WHAT TO WORK ON: Please restate word for word all lines from the one containing "[0:00.00-0:01.00]" to the final line of the entries, and include no pictures.
_ _ _
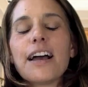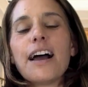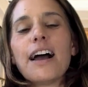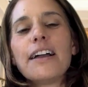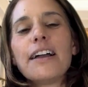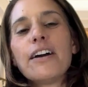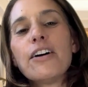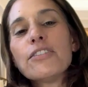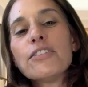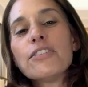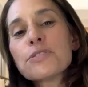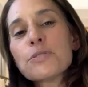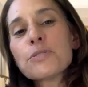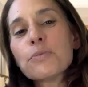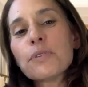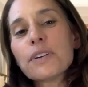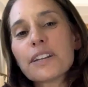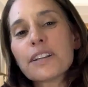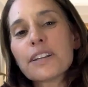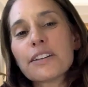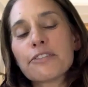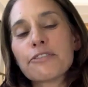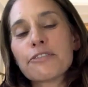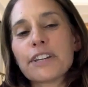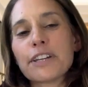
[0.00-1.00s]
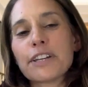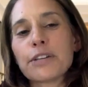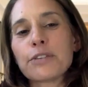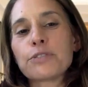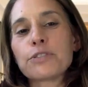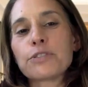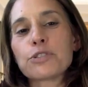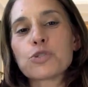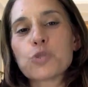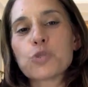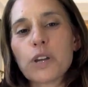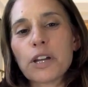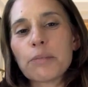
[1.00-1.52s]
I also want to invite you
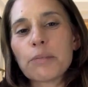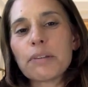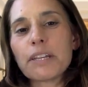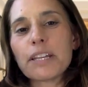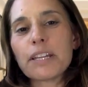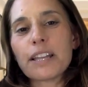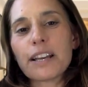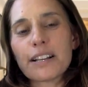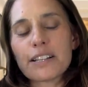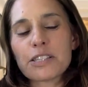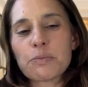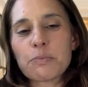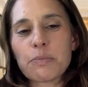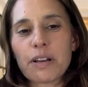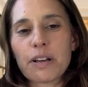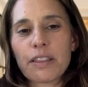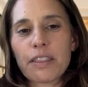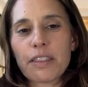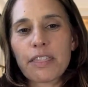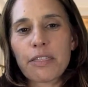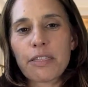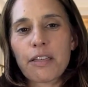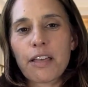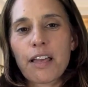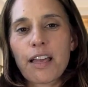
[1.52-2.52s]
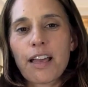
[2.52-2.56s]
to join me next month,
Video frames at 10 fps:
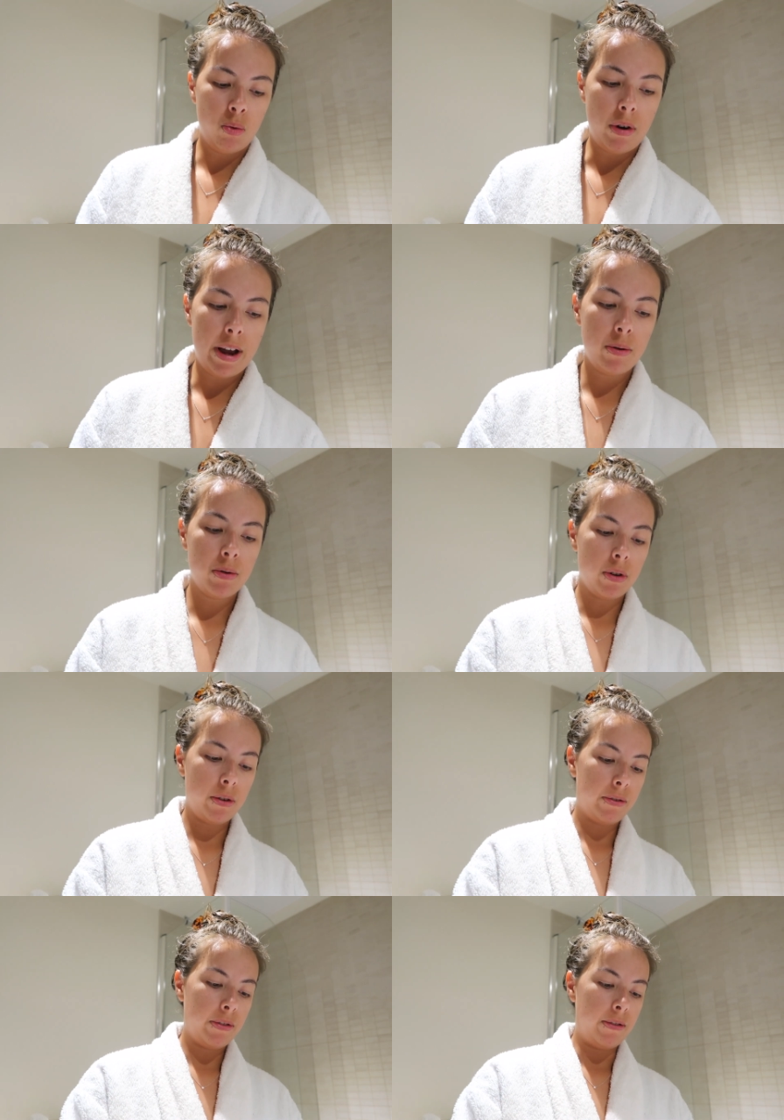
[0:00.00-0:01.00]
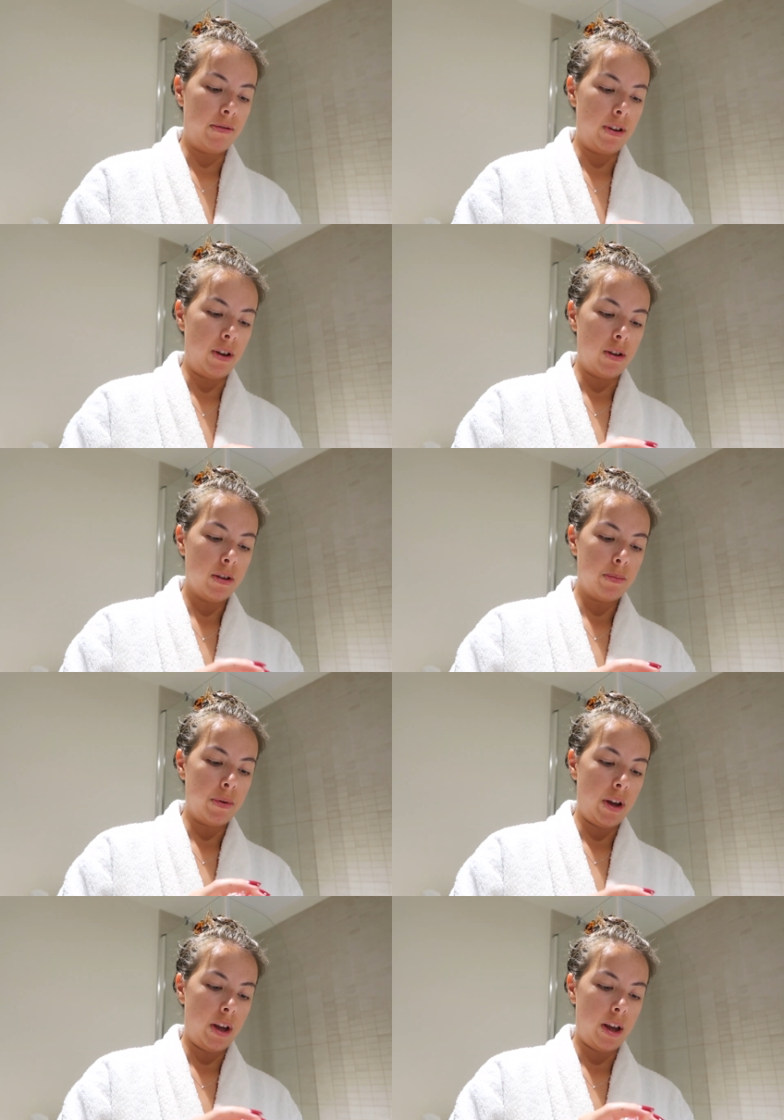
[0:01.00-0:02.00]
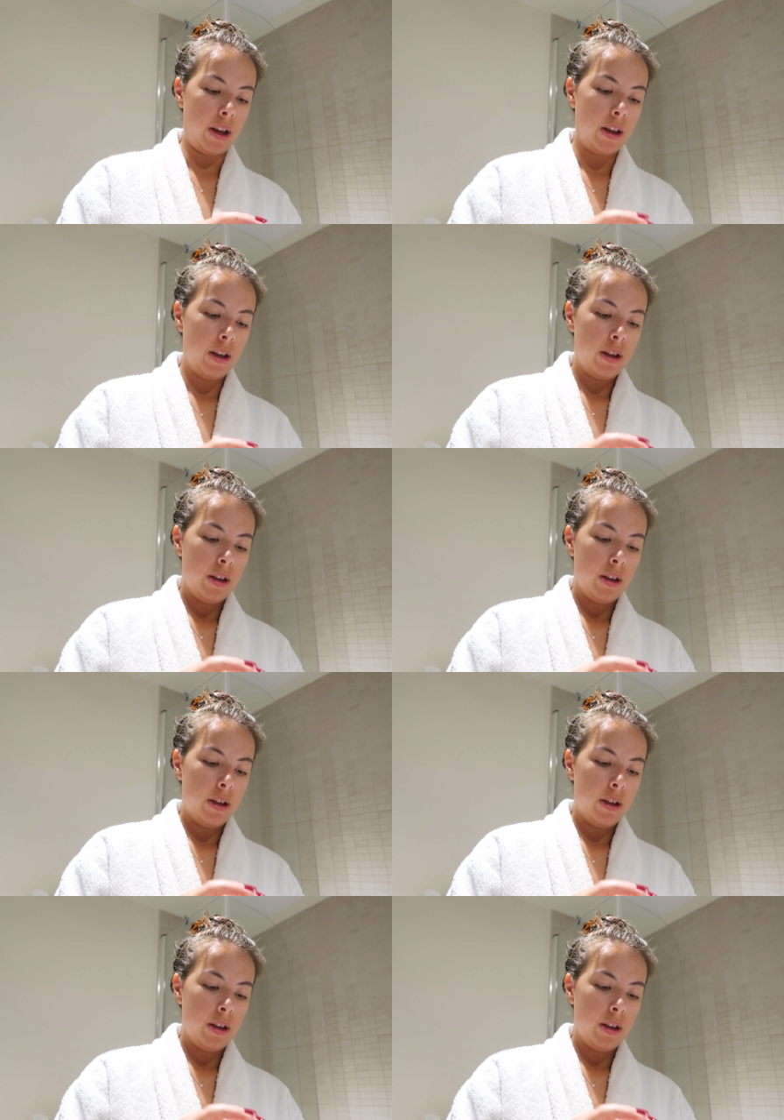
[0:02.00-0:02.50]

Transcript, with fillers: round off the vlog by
_ _ _
EXERCISE OUTPUT:
[0:00.00-0:01.00]
[0:01.00-0:02.00]
[0:02.00-0:02.50]

Transcript, with fillers: round off the vlog by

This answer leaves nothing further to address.